Would you give the listing back word for word once its pictures are removed?

#### EXCERPTED DATA ####

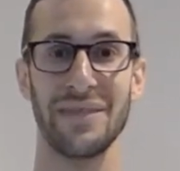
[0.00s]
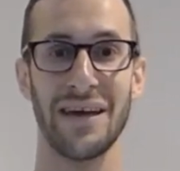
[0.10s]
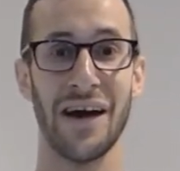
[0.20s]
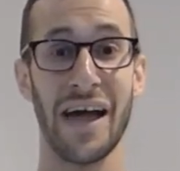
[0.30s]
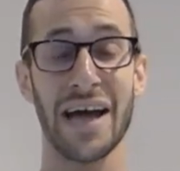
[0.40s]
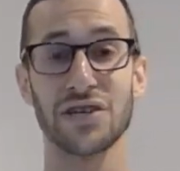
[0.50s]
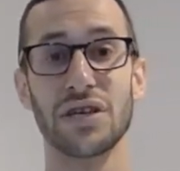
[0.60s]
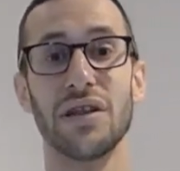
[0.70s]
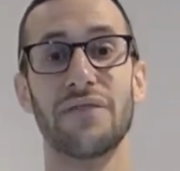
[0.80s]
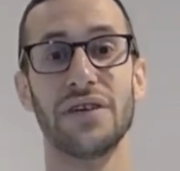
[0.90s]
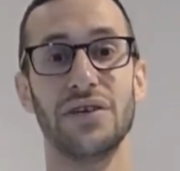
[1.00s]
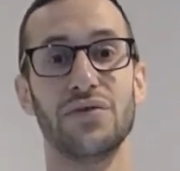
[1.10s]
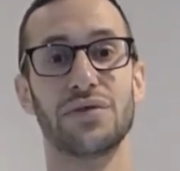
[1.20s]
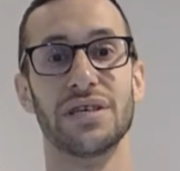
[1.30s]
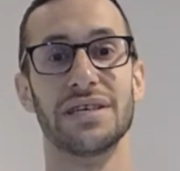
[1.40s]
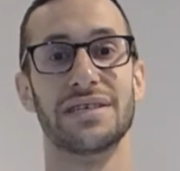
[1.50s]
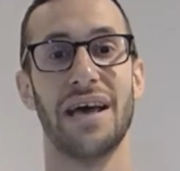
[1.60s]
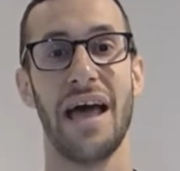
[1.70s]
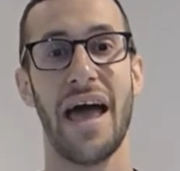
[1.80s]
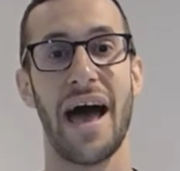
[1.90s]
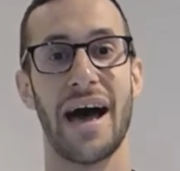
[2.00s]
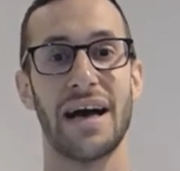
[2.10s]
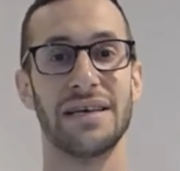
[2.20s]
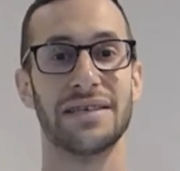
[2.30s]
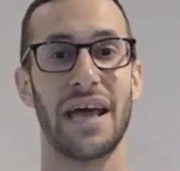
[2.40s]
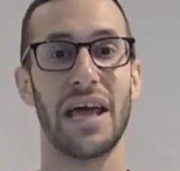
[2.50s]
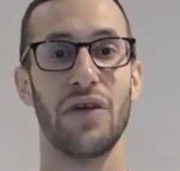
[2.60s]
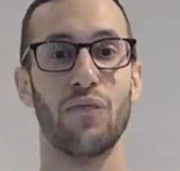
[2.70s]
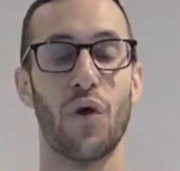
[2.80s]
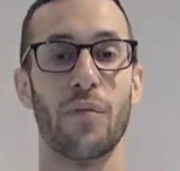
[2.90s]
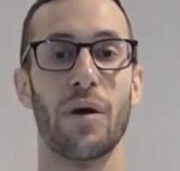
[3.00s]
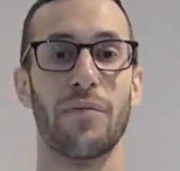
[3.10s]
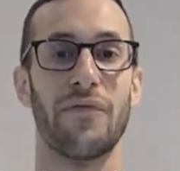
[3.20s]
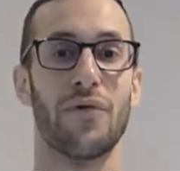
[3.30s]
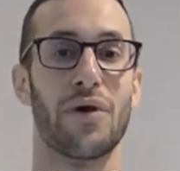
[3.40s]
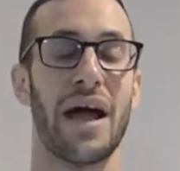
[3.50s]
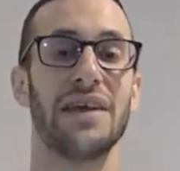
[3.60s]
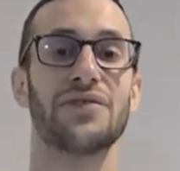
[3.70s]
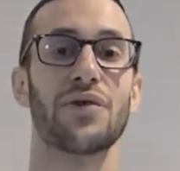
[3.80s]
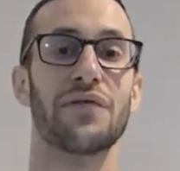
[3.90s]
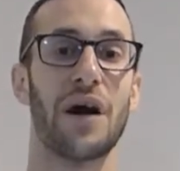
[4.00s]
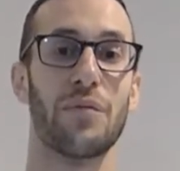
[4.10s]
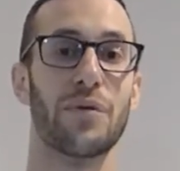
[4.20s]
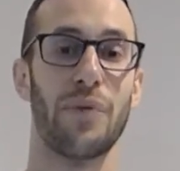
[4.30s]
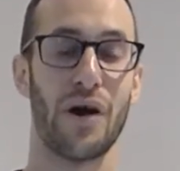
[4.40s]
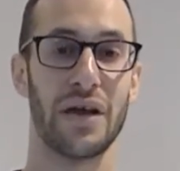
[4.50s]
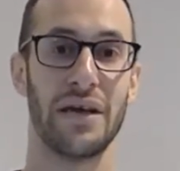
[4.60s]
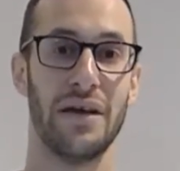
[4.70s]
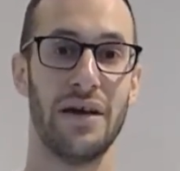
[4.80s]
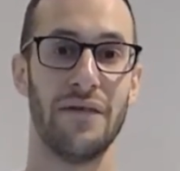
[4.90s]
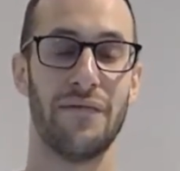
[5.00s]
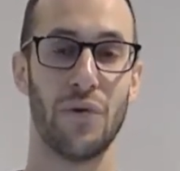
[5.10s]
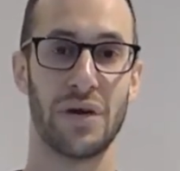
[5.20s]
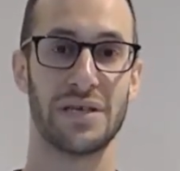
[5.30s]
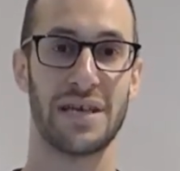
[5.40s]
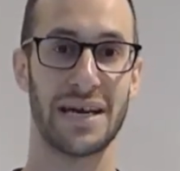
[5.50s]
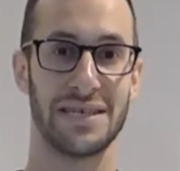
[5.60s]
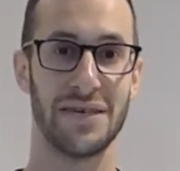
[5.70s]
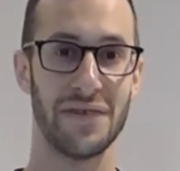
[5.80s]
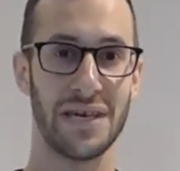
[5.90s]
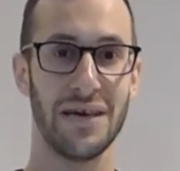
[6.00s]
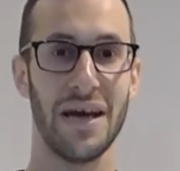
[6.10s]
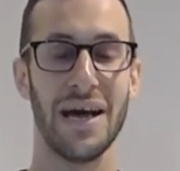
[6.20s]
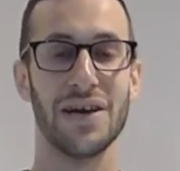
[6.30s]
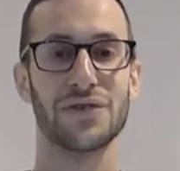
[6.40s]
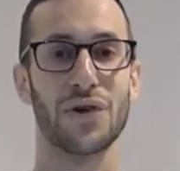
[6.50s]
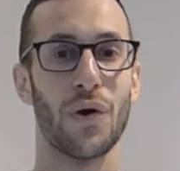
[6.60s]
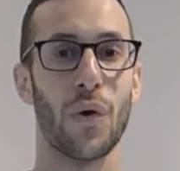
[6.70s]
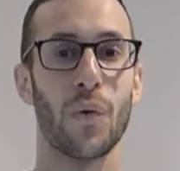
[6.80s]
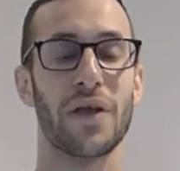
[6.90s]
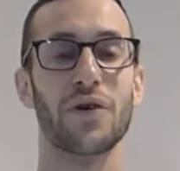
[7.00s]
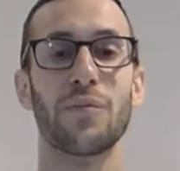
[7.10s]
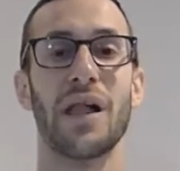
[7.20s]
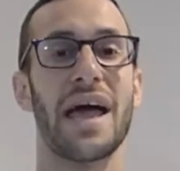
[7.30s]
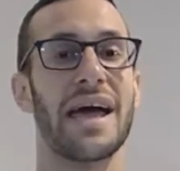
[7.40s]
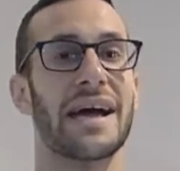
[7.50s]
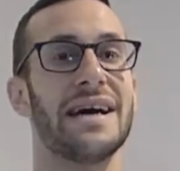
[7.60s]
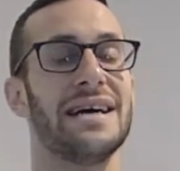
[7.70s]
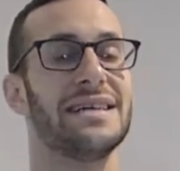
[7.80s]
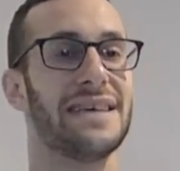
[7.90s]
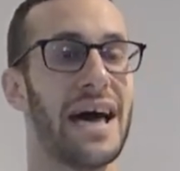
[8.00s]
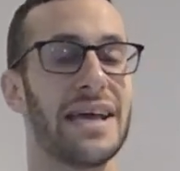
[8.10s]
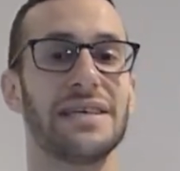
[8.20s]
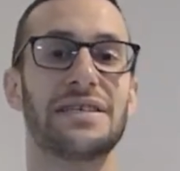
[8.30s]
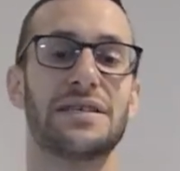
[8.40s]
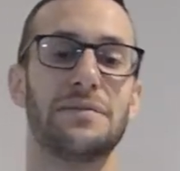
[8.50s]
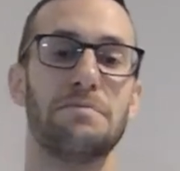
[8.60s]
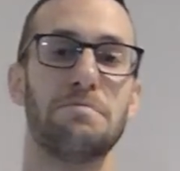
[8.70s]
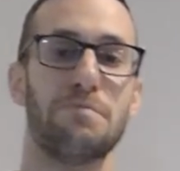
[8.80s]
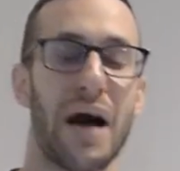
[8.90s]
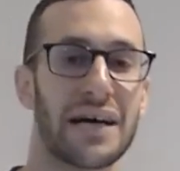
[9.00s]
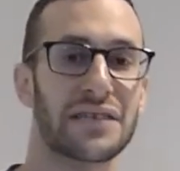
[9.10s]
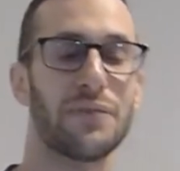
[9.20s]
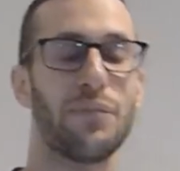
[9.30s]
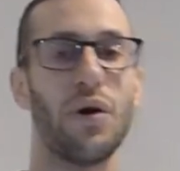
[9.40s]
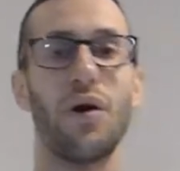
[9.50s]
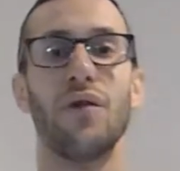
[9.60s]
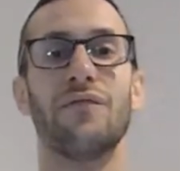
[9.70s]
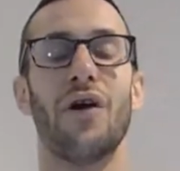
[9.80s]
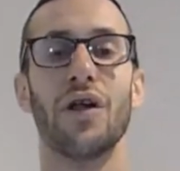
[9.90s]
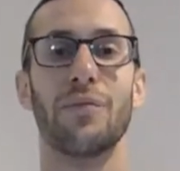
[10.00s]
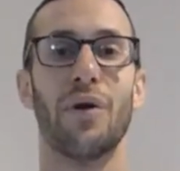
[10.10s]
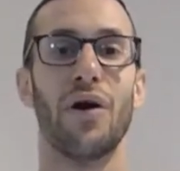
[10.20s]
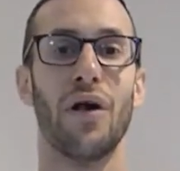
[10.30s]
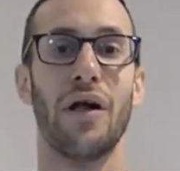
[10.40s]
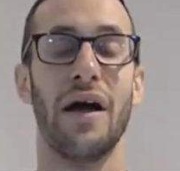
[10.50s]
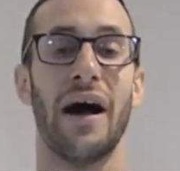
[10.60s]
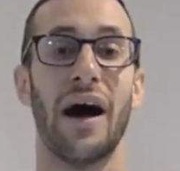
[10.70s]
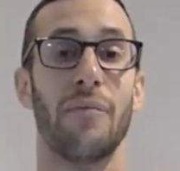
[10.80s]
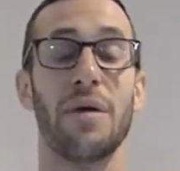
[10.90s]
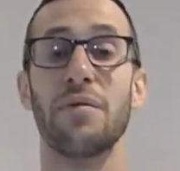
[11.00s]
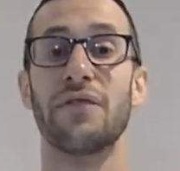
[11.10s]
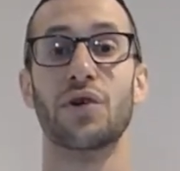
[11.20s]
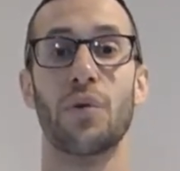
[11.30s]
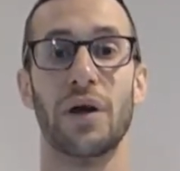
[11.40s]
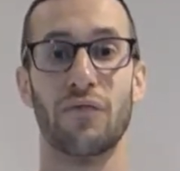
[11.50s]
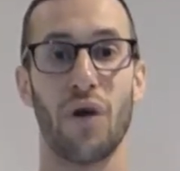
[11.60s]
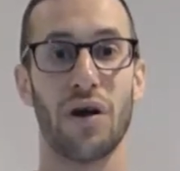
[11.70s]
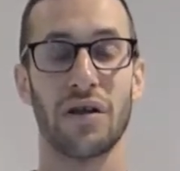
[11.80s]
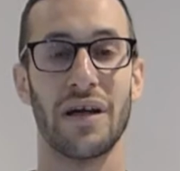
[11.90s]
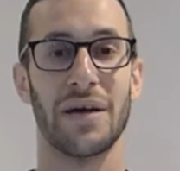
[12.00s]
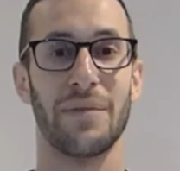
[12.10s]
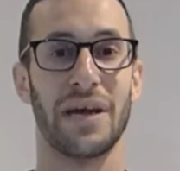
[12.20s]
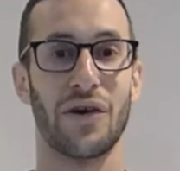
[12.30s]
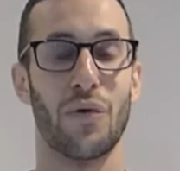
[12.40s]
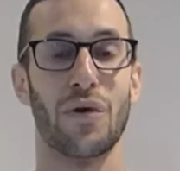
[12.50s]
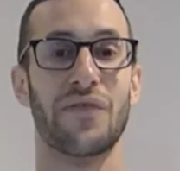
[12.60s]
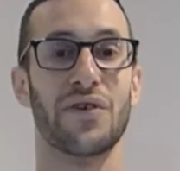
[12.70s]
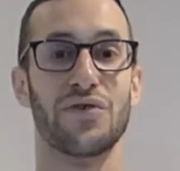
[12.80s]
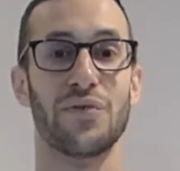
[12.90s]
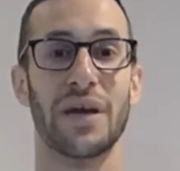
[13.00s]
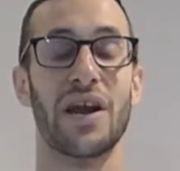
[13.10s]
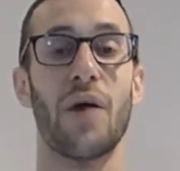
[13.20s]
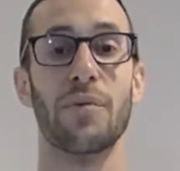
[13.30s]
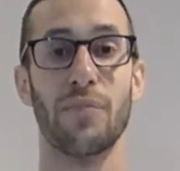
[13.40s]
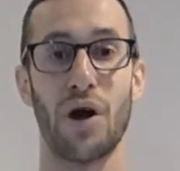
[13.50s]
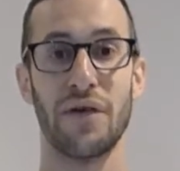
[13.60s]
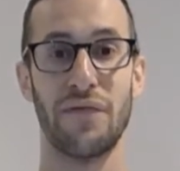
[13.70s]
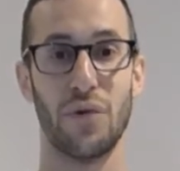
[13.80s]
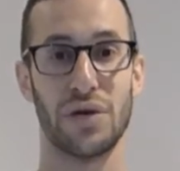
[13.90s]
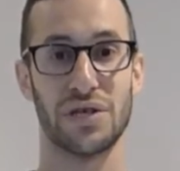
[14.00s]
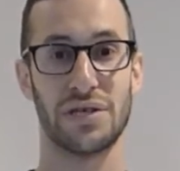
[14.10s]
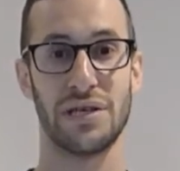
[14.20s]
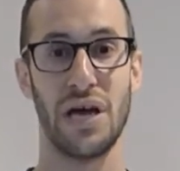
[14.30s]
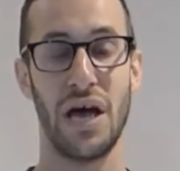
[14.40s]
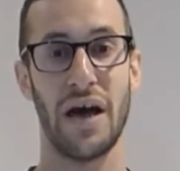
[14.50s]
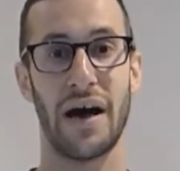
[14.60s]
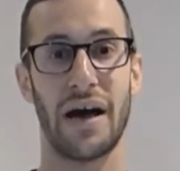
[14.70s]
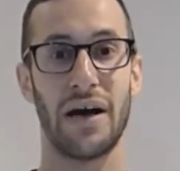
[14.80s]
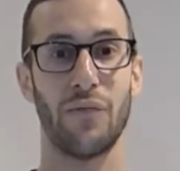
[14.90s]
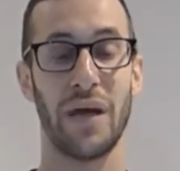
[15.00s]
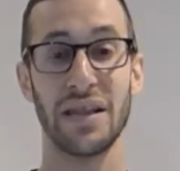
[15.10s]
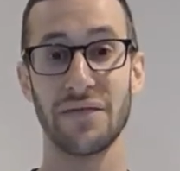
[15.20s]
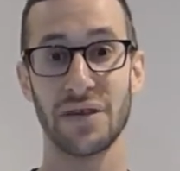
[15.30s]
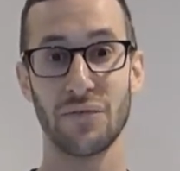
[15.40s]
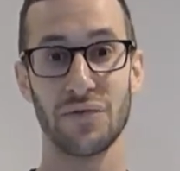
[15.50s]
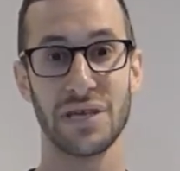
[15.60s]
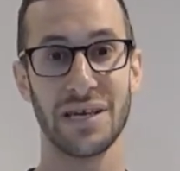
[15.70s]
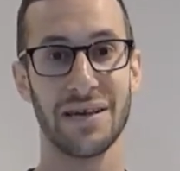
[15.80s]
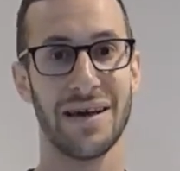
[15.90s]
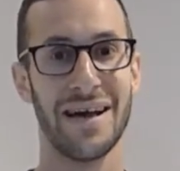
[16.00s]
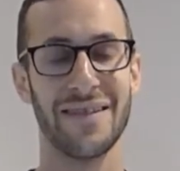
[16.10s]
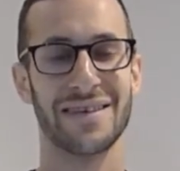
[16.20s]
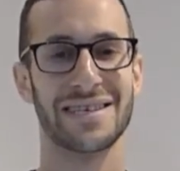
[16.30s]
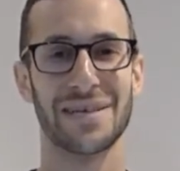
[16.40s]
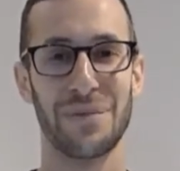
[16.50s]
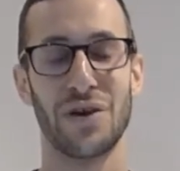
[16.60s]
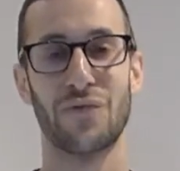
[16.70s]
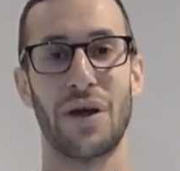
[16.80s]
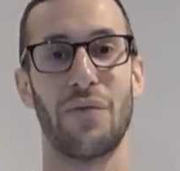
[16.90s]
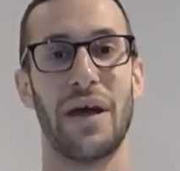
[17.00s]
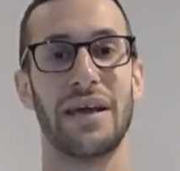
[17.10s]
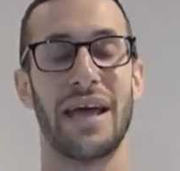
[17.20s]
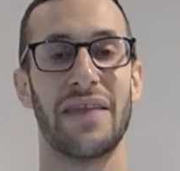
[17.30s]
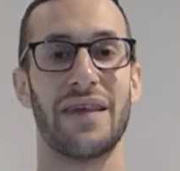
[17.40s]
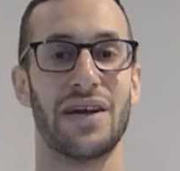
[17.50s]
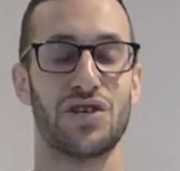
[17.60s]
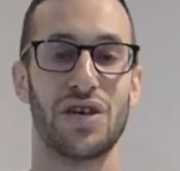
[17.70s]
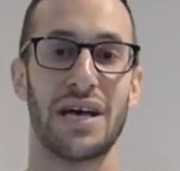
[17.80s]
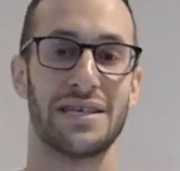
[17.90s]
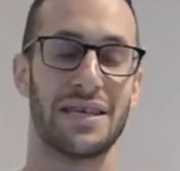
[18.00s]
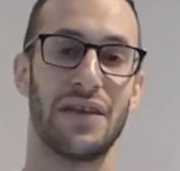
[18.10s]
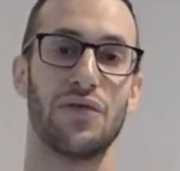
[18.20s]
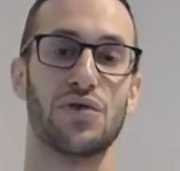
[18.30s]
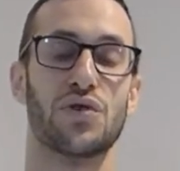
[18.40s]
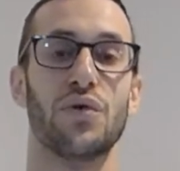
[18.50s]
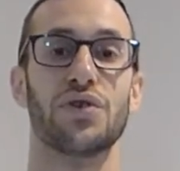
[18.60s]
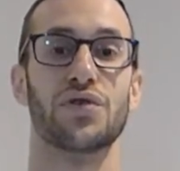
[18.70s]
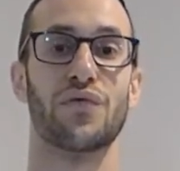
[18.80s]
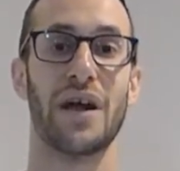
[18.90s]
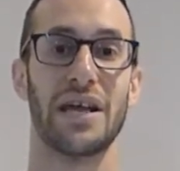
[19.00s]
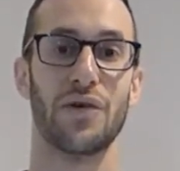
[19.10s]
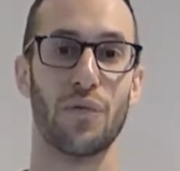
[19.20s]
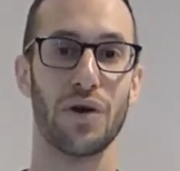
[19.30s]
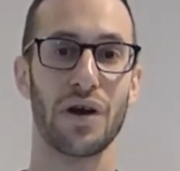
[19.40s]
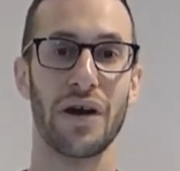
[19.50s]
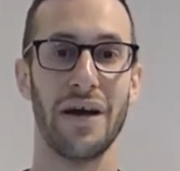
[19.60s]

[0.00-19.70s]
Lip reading: I actually love to use this as a warm up for any sort of upper body focused activity. So whether you're playing tennis, basketball, volleyball, maybe if you're going rock climbing, or if you're doing an upper body focused weightlifting routine, this is going to be a great way to get that chest, get those shoulders ready to work.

####

**OUTPUT**
[0.00s]
[0.10s]
[0.20s]
[0.30s]
[0.40s]
[0.50s]
[0.60s]
[0.70s]
[0.80s]
[0.90s]
[1.00s]
[1.10s]
[1.20s]
[1.30s]
[1.40s]
[1.50s]
[1.60s]
[1.70s]
[1.80s]
[1.90s]
[2.00s]
[2.10s]
[2.20s]
[2.30s]
[2.40s]
[2.50s]
[2.60s]
[2.70s]
[2.80s]
[2.90s]
[3.00s]
[3.10s]
[3.20s]
[3.30s]
[3.40s]
[3.50s]
[3.60s]
[3.70s]
[3.80s]
[3.90s]
[4.00s]
[4.10s]
[4.20s]
[4.30s]
[4.40s]
[4.50s]
[4.60s]
[4.70s]
[4.80s]
[4.90s]
[5.00s]
[5.10s]
[5.20s]
[5.30s]
[5.40s]
[5.50s]
[5.60s]
[5.70s]
[5.80s]
[5.90s]
[6.00s]
[6.10s]
[6.20s]
[6.30s]
[6.40s]
[6.50s]
[6.60s]
[6.70s]
[6.80s]
[6.90s]
[7.00s]
[7.10s]
[7.20s]
[7.30s]
[7.40s]
[7.50s]
[7.60s]
[7.70s]
[7.80s]
[7.90s]
[8.00s]
[8.10s]
[8.20s]
[8.30s]
[8.40s]
[8.50s]
[8.60s]
[8.70s]
[8.80s]
[8.90s]
[9.00s]
[9.10s]
[9.20s]
[9.30s]
[9.40s]
[9.50s]
[9.60s]
[9.70s]
[9.80s]
[9.90s]
[10.00s]
[10.10s]
[10.20s]
[10.30s]
[10.40s]
[10.50s]
[10.60s]
[10.70s]
[10.80s]
[10.90s]
[11.00s]
[11.10s]
[11.20s]
[11.30s]
[11.40s]
[11.50s]
[11.60s]
[11.70s]
[11.80s]
[11.90s]
[12.00s]
[12.10s]
[12.20s]
[12.30s]
[12.40s]
[12.50s]
[12.60s]
[12.70s]
[12.80s]
[12.90s]
[13.00s]
[13.10s]
[13.20s]
[13.30s]
[13.40s]
[13.50s]
[13.60s]
[13.70s]
[13.80s]
[13.90s]
[14.00s]
[14.10s]
[14.20s]
[14.30s]
[14.40s]
[14.50s]
[14.60s]
[14.70s]
[14.80s]
[14.90s]
[15.00s]
[15.10s]
[15.20s]
[15.30s]
[15.40s]
[15.50s]
[15.60s]
[15.70s]
[15.80s]
[15.90s]
[16.00s]
[16.10s]
[16.20s]
[16.30s]
[16.40s]
[16.50s]
[16.60s]
[16.70s]
[16.80s]
[16.90s]
[17.00s]
[17.10s]
[17.20s]
[17.30s]
[17.40s]
[17.50s]
[17.60s]
[17.70s]
[17.80s]
[17.90s]
[18.00s]
[18.10s]
[18.20s]
[18.30s]
[18.40s]
[18.50s]
[18.60s]
[18.70s]
[18.80s]
[18.90s]
[19.00s]
[19.10s]
[19.20s]
[19.30s]
[19.40s]
[19.50s]
[19.60s]

[0.00-19.70s]
Lip reading: I actually love to use this as a warm up for any sort of upper body focused activity. So whether you're playing tennis, basketball, volleyball, maybe if you're going rock climbing, or if you're doing an upper body focused weightlifting routine, this is going to be a great way to get that chest, get those shoulders ready to work.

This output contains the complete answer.